------ TASK DATA

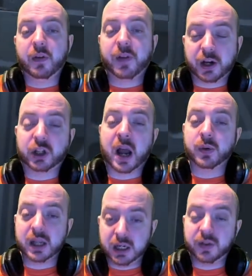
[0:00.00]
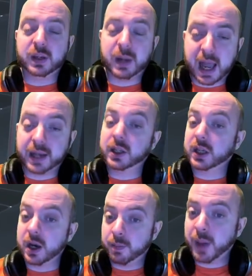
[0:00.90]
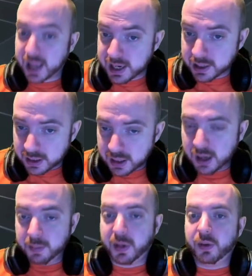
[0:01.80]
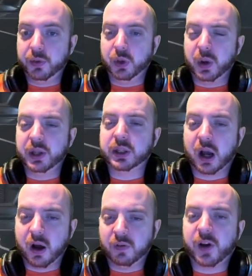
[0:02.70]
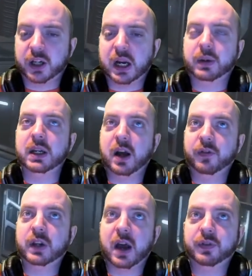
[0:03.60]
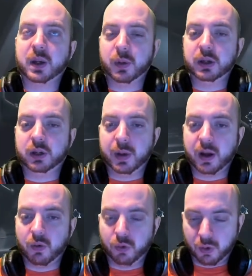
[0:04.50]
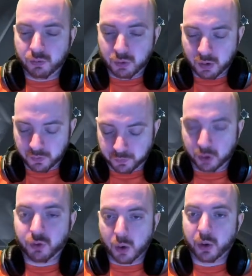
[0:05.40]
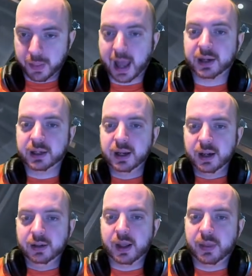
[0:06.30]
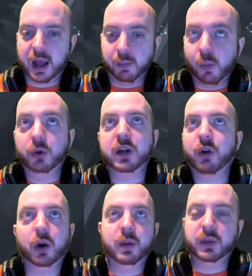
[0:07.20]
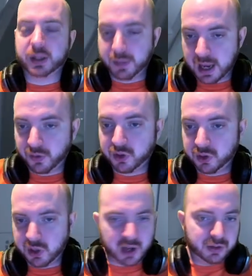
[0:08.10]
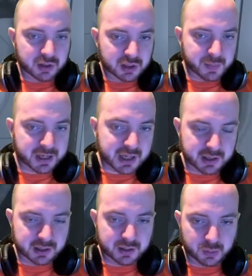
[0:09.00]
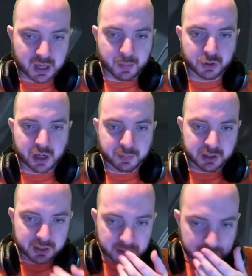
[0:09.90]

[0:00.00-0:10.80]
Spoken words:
fleshed out each of these mechanics is going to be, but the ones that aren't fleshed out enough to have someone doing a full role on that, then they'll multi-roll it with something else. Yeah? Make sense with capital ships?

------------

▶ INSTRUCTIONS TO FOLLOW: Copy the records word for word, leaving no picture in the copy.

▶ RESULT BELOW:
[0:00.00]
[0:00.90]
[0:01.80]
[0:02.70]
[0:03.60]
[0:04.50]
[0:05.40]
[0:06.30]
[0:07.20]
[0:08.10]
[0:09.00]
[0:09.90]

[0:00.00-0:10.80]
Spoken words:
fleshed out each of these mechanics is going to be, but the ones that aren't fleshed out enough to have someone doing a full role on that, then they'll multi-roll it with something else. Yeah? Make sense with capital ships?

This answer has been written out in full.